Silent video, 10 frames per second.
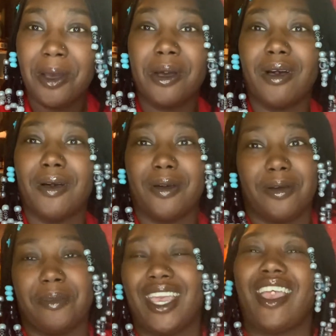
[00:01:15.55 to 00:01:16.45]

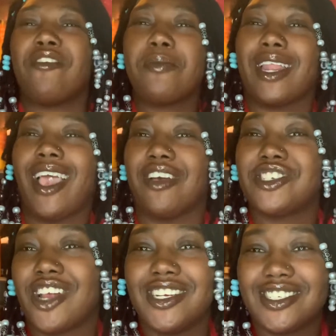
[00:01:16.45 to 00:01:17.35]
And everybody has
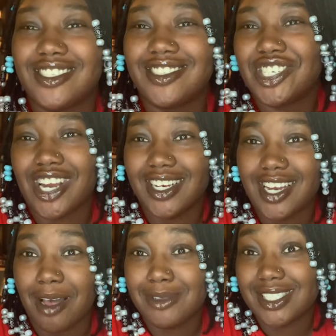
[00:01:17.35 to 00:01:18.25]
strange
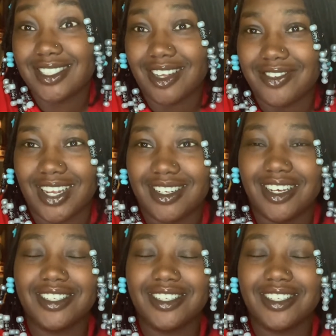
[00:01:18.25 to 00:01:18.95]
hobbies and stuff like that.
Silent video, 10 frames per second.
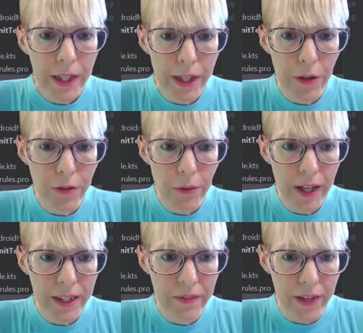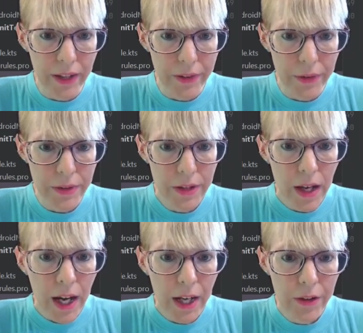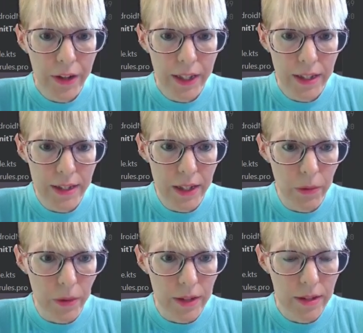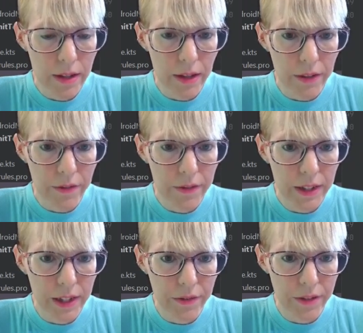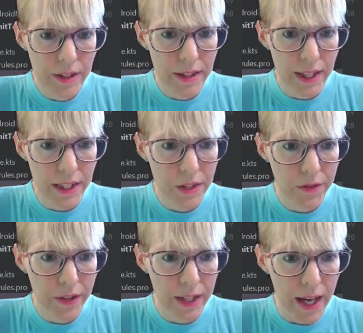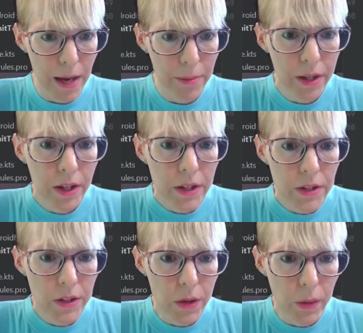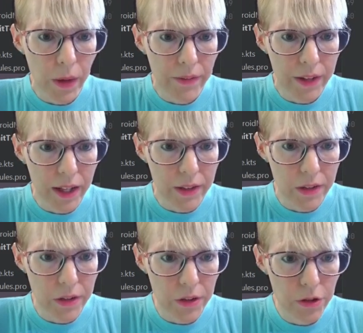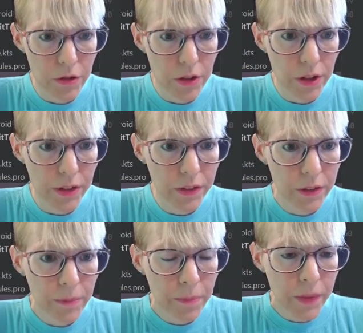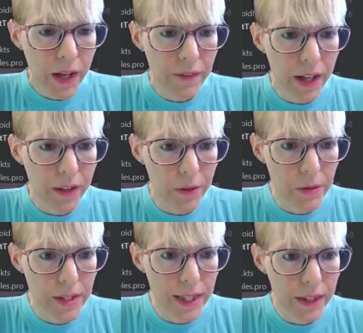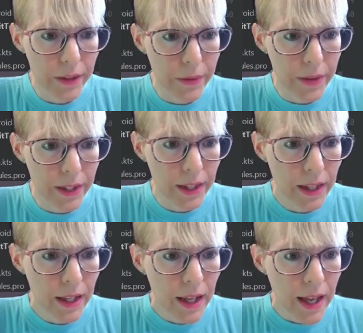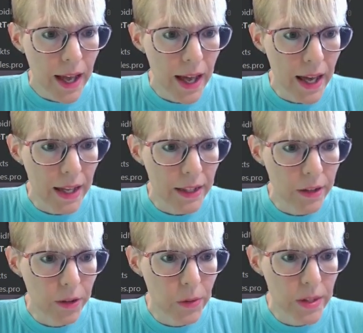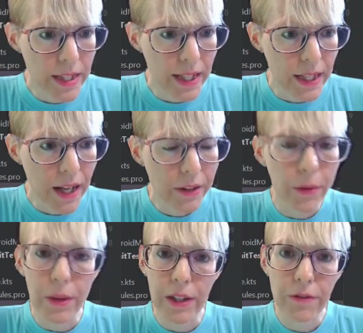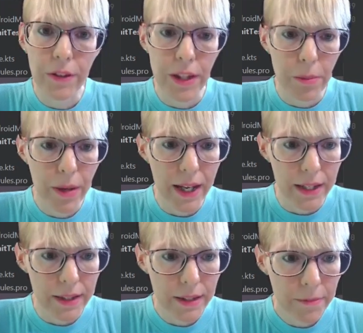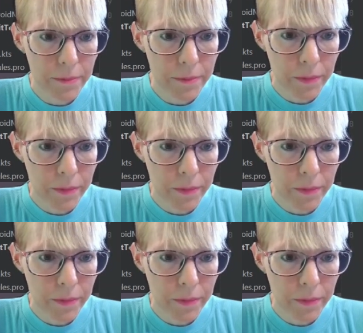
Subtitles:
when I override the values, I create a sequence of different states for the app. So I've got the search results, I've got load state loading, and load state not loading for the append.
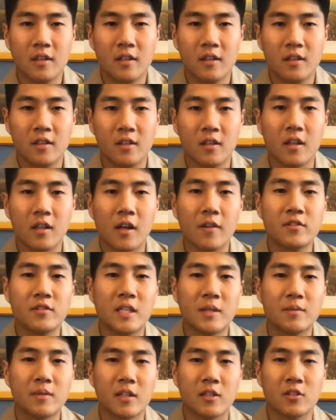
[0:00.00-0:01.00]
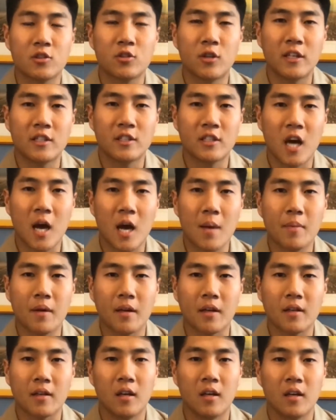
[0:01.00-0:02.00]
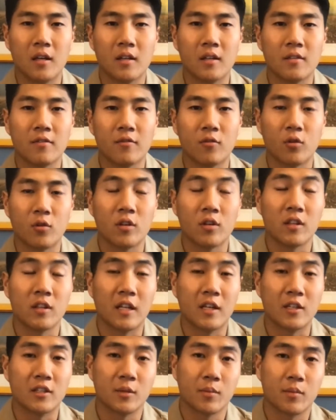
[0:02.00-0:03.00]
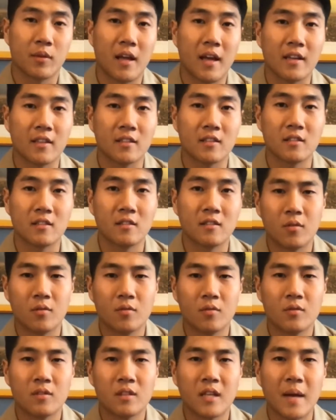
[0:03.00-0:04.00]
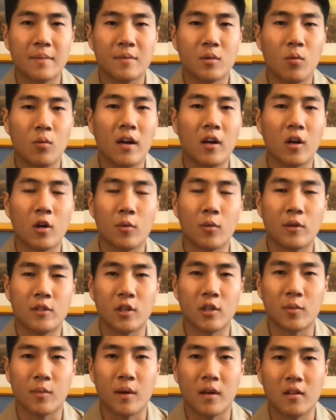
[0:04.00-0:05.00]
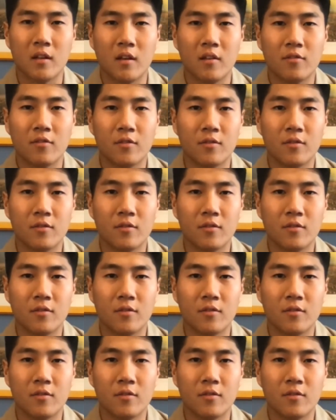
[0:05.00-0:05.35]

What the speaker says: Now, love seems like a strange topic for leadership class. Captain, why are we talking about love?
...
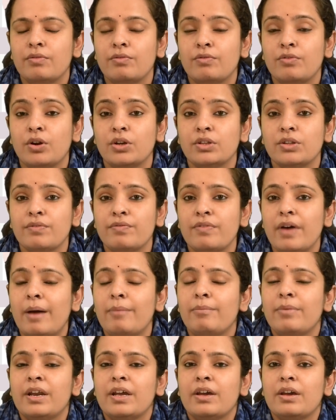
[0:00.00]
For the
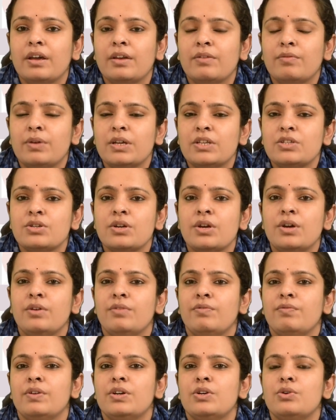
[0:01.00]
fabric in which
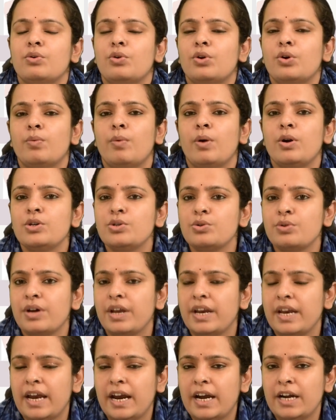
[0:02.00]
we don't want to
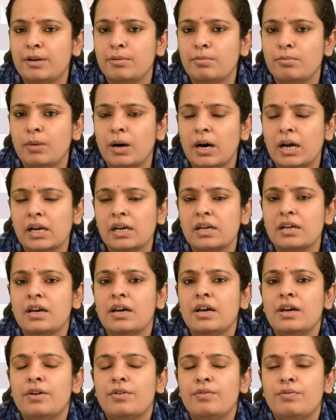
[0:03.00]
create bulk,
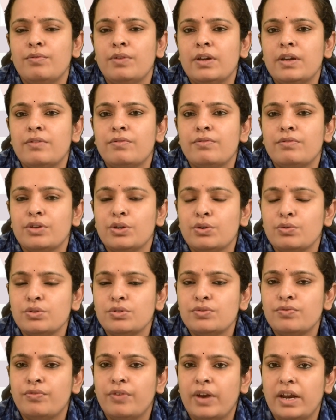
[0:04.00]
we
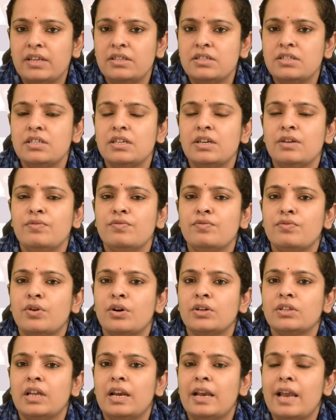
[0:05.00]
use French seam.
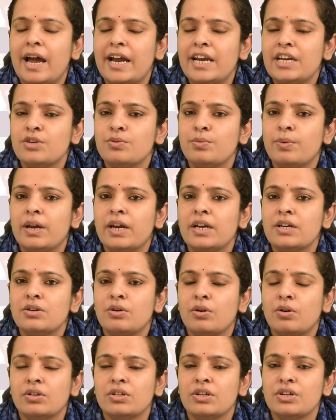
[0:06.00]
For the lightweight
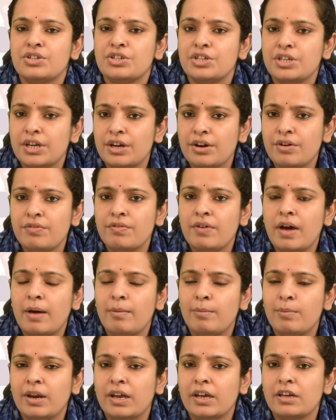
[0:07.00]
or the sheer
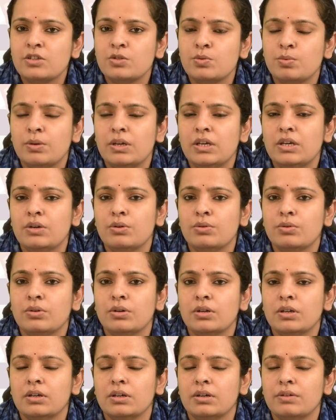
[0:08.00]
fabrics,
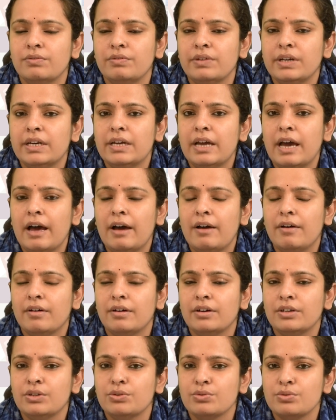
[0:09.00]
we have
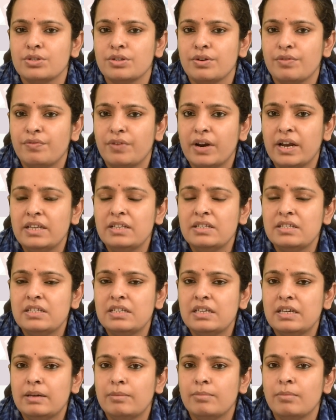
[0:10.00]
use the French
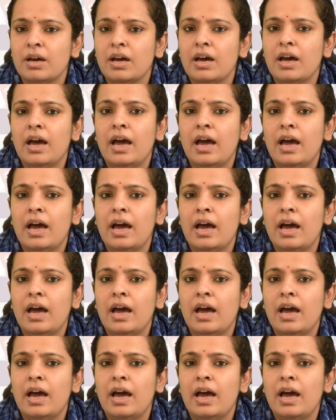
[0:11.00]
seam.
* * *
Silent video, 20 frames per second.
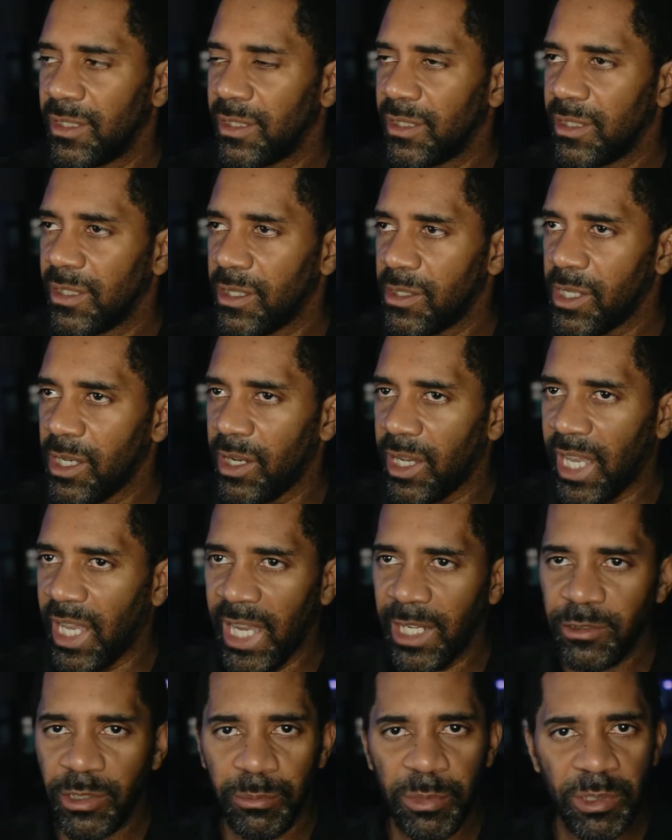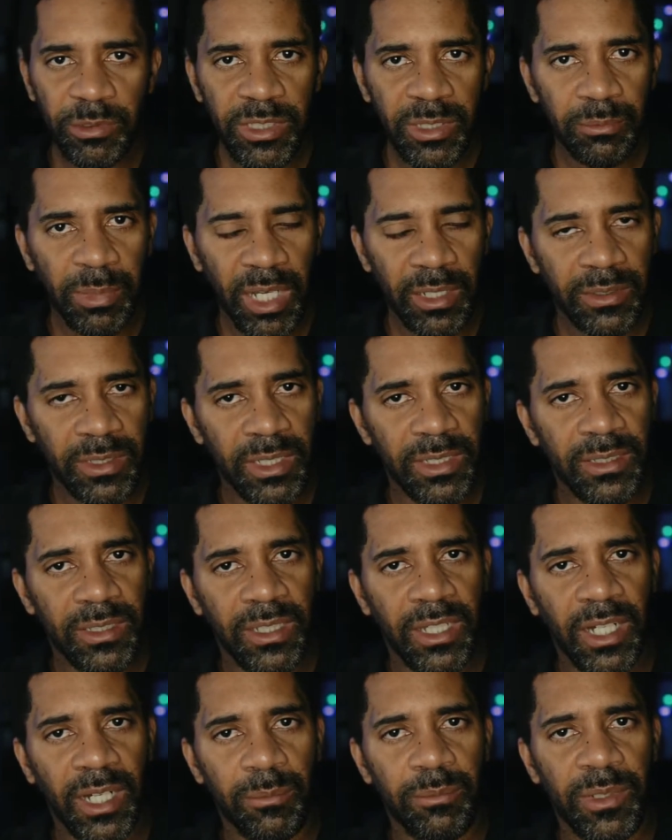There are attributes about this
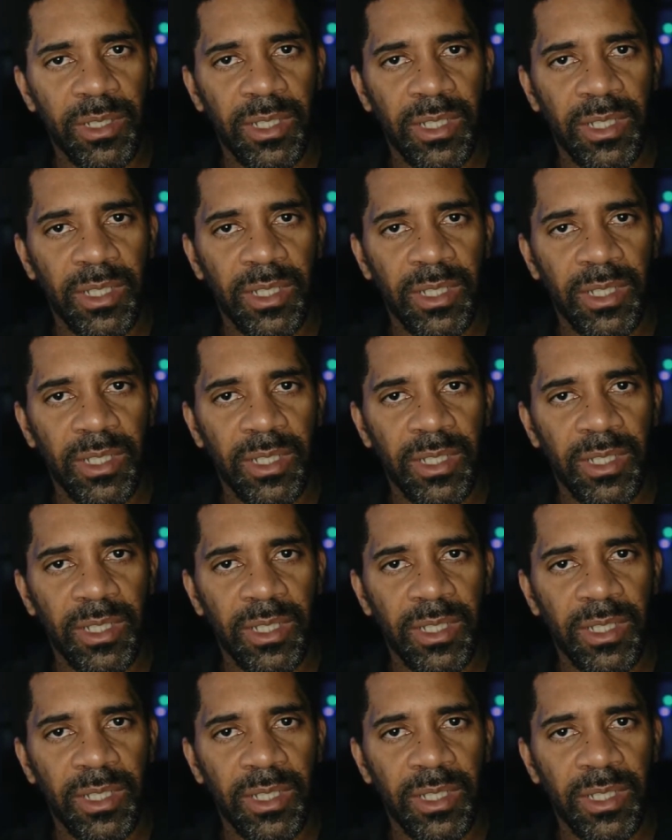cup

*PROBLEM REQUIREMENTS*. Reproduce exactly, with no pictures, the lines above from the one holding "[0:00.00-0:01.00]" to the one holding "What the speaker", inclusive.

*EXPECTED ANSWER*.
[0:00.00-0:01.00]
[0:01.00-0:02.00]
[0:02.00-0:03.00]
[0:03.00-0:04.00]
[0:04.00-0:05.00]
[0:05.00-0:05.35]

What the speaker says: Now, love seems like a strange topic for leadership class. Captain, why are we talking about love?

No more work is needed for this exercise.